* _AIM OF THE TASK_
The reply should hold only the lines below beginning at the one with "Silent video, 10 frames per second." and ending at the one with "[00:00:04.00 to 00:00:05.00]", copied exactly, with every picture left out.

----

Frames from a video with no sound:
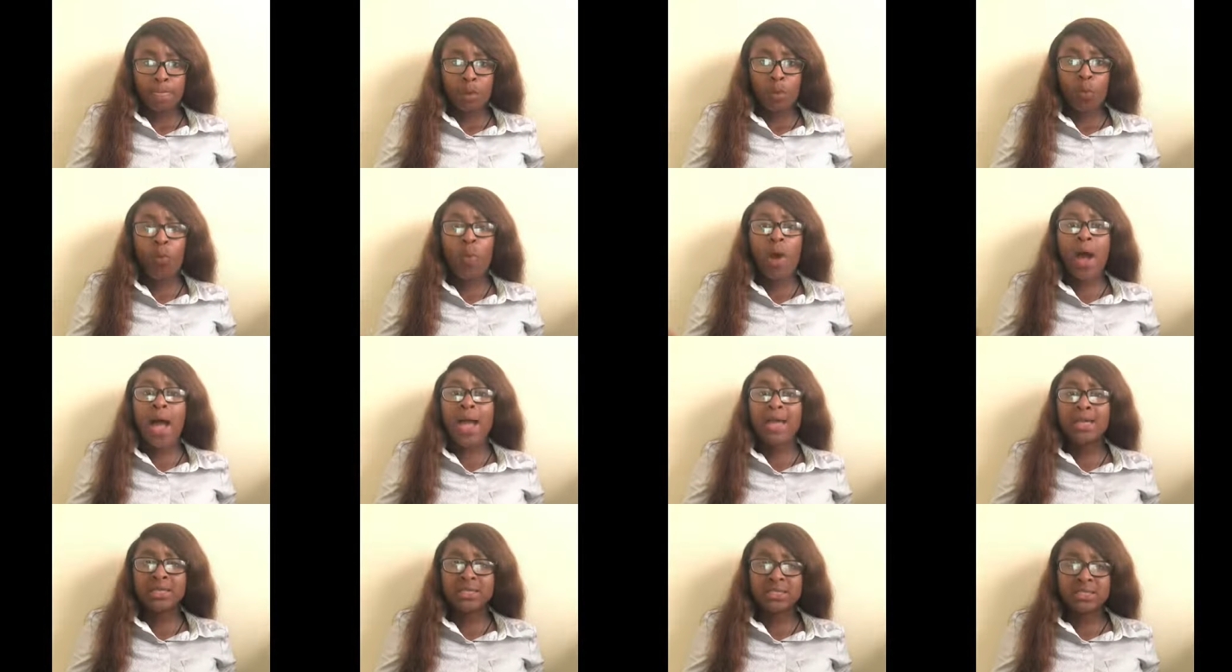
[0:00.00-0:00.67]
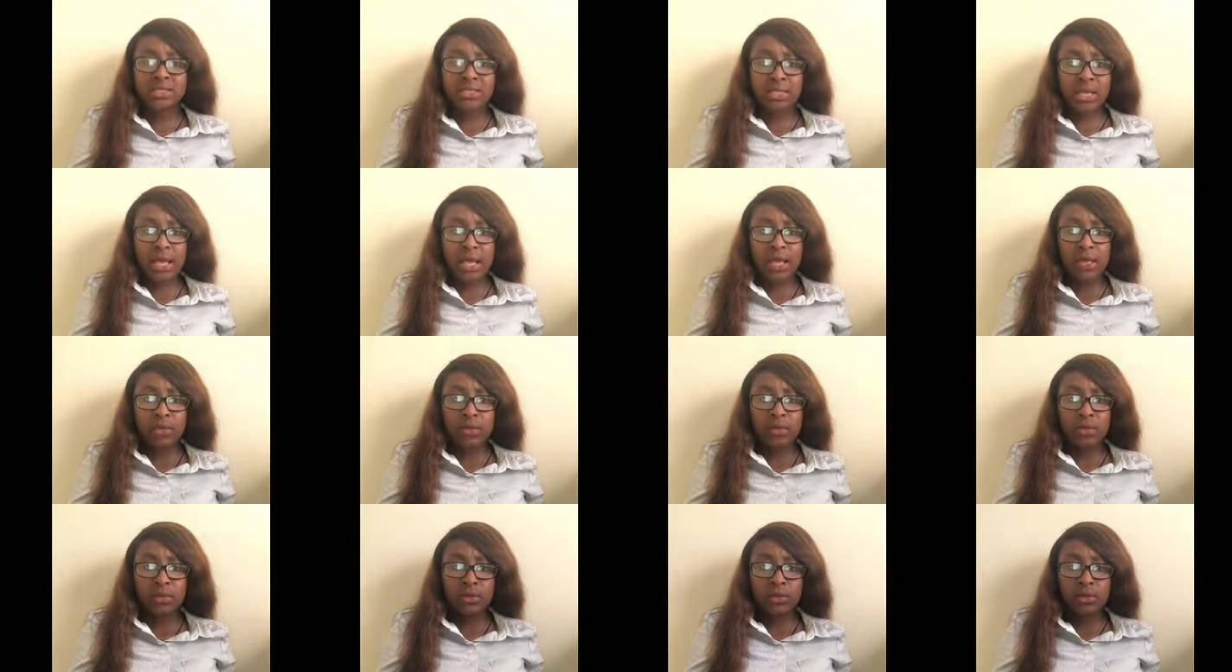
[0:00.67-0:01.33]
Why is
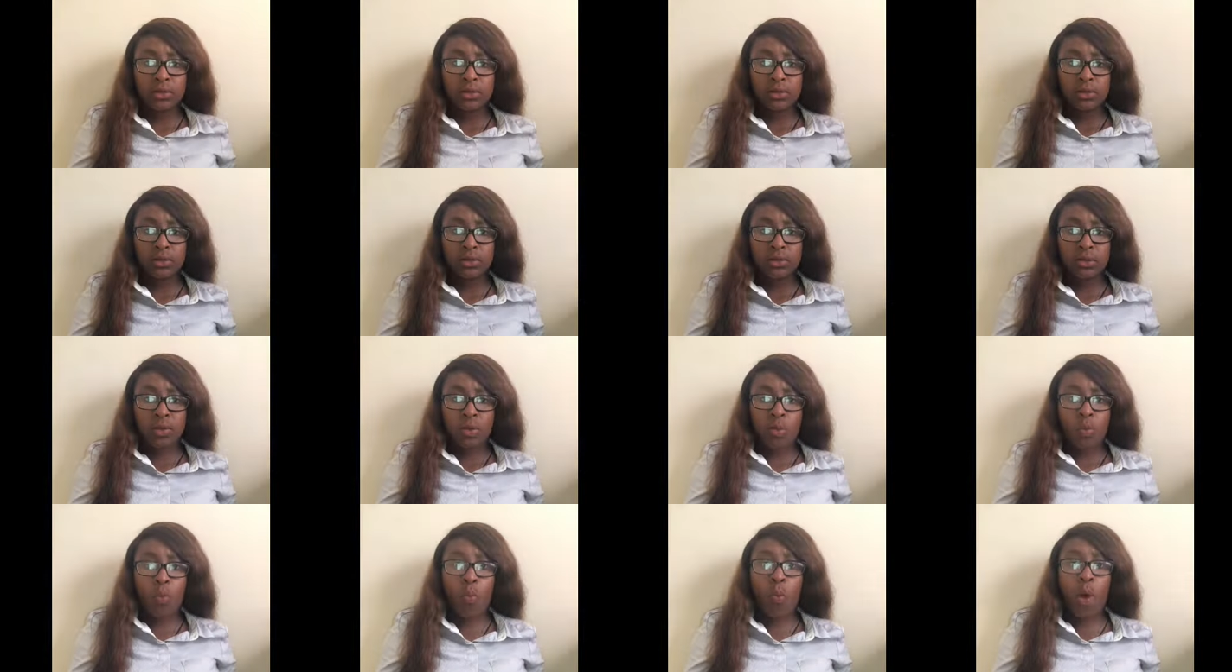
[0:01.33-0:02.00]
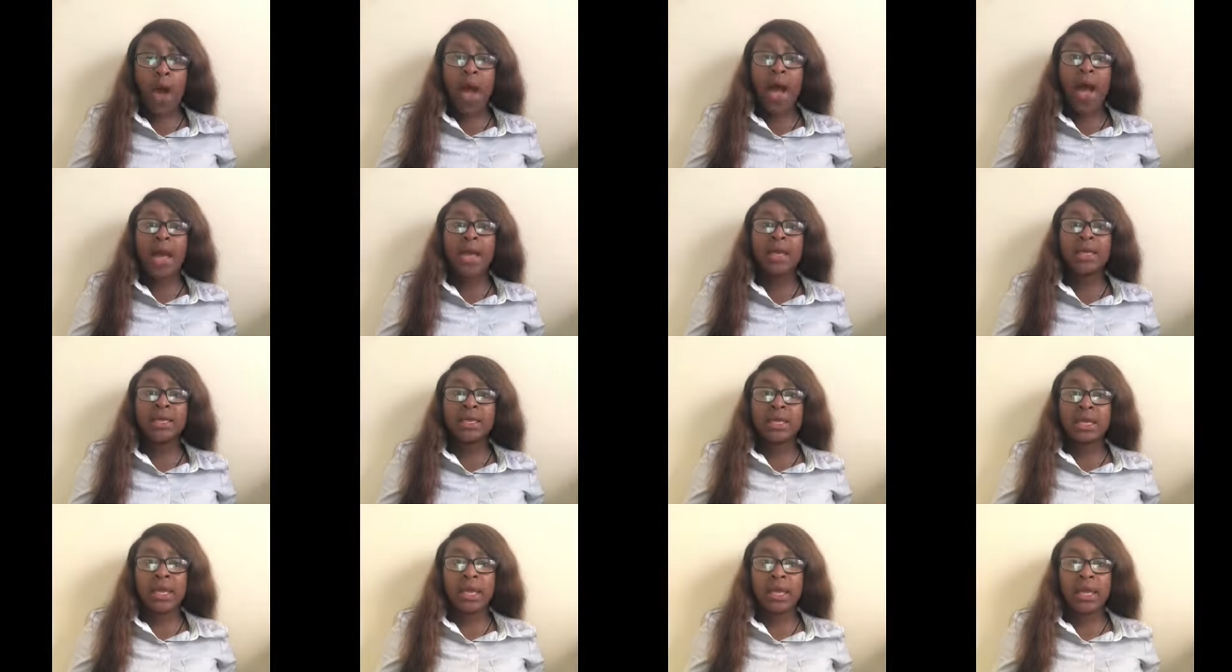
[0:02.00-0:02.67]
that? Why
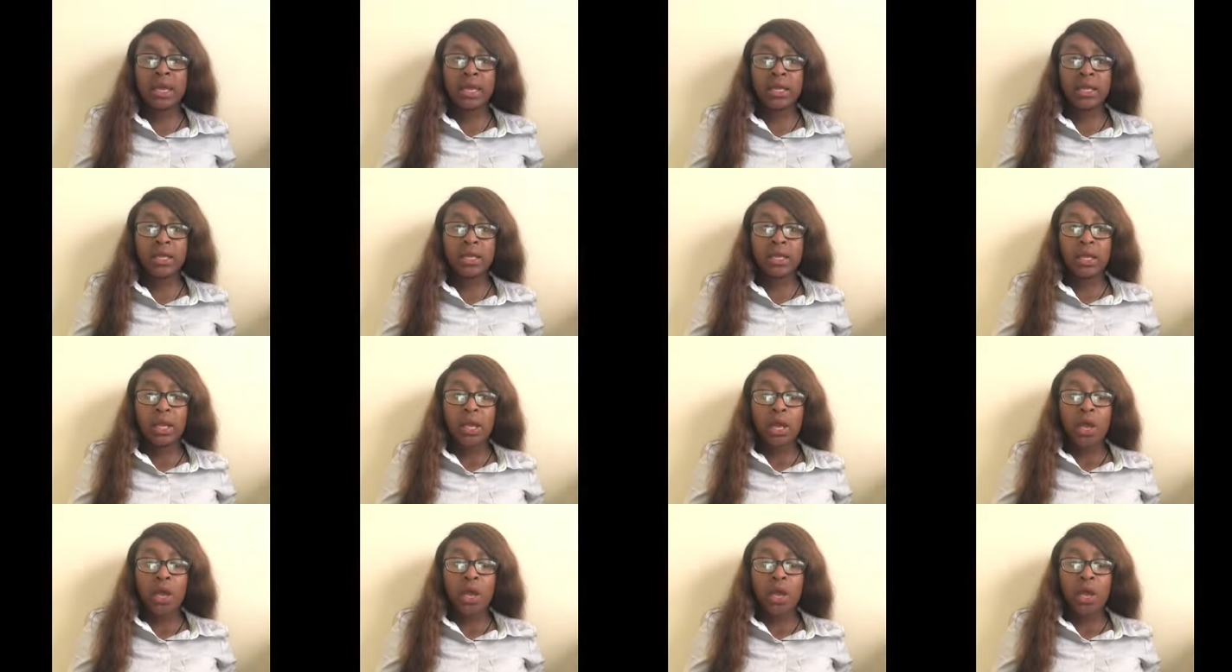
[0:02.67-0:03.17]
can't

----

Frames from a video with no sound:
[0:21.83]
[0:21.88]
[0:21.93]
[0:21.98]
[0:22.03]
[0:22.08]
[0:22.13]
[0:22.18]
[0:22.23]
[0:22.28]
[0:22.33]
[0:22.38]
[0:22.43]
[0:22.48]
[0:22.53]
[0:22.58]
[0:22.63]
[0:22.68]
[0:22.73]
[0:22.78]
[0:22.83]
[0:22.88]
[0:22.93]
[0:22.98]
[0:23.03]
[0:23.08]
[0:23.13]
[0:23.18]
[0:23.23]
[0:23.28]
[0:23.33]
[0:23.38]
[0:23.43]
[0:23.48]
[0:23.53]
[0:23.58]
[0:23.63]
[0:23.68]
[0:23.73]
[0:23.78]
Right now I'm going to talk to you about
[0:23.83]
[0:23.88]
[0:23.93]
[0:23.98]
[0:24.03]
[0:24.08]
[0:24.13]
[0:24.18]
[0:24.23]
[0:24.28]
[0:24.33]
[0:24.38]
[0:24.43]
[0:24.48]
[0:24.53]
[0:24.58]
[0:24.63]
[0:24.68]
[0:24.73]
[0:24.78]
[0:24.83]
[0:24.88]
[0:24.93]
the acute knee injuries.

----

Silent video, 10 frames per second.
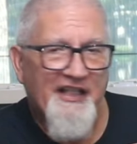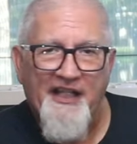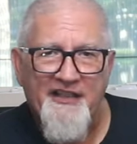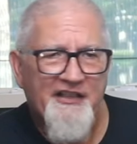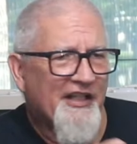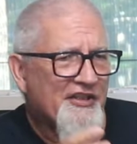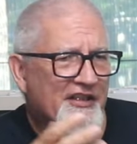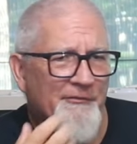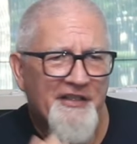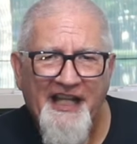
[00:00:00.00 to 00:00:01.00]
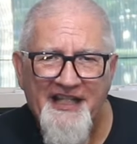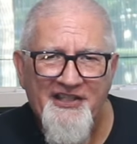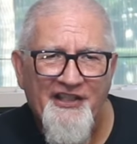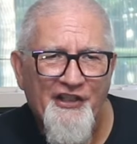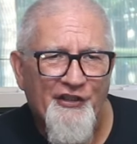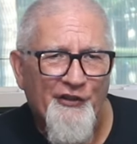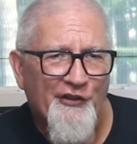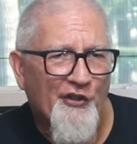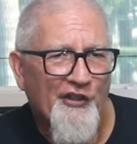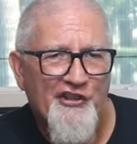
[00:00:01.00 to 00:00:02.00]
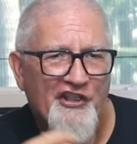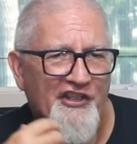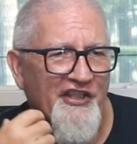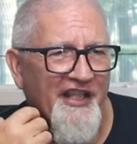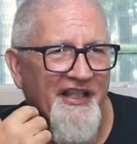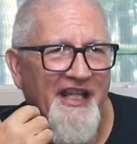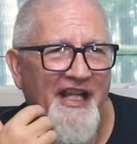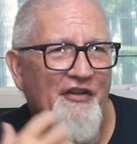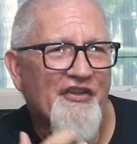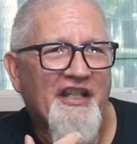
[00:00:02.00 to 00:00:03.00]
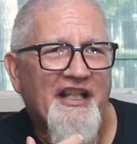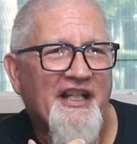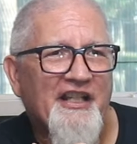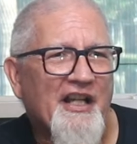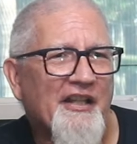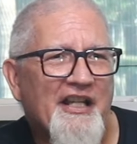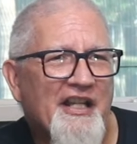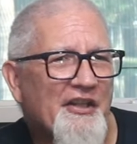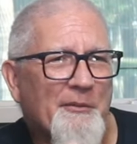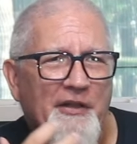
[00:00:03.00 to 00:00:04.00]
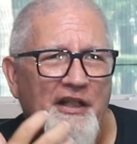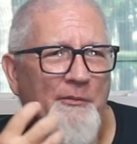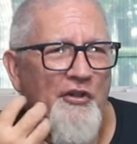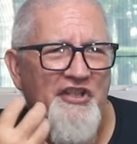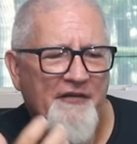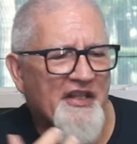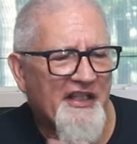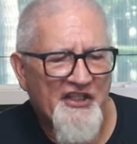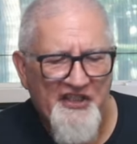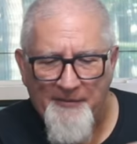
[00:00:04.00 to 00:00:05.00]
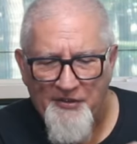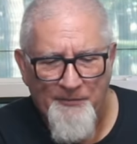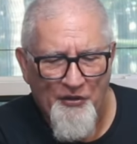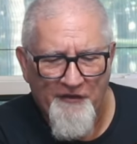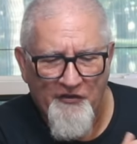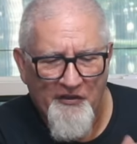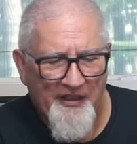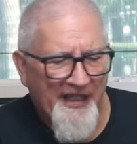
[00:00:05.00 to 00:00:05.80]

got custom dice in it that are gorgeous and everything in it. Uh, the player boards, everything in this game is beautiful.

----

* _WRITTEN ANSWER_
Silent video, 10 frames per second.
[00:00:00.00 to 00:00:01.00]
[00:00:01.00 to 00:00:02.00]
[00:00:02.00 to 00:00:03.00]
[00:00:03.00 to 00:00:04.00]
[00:00:04.00 to 00:00:05.00]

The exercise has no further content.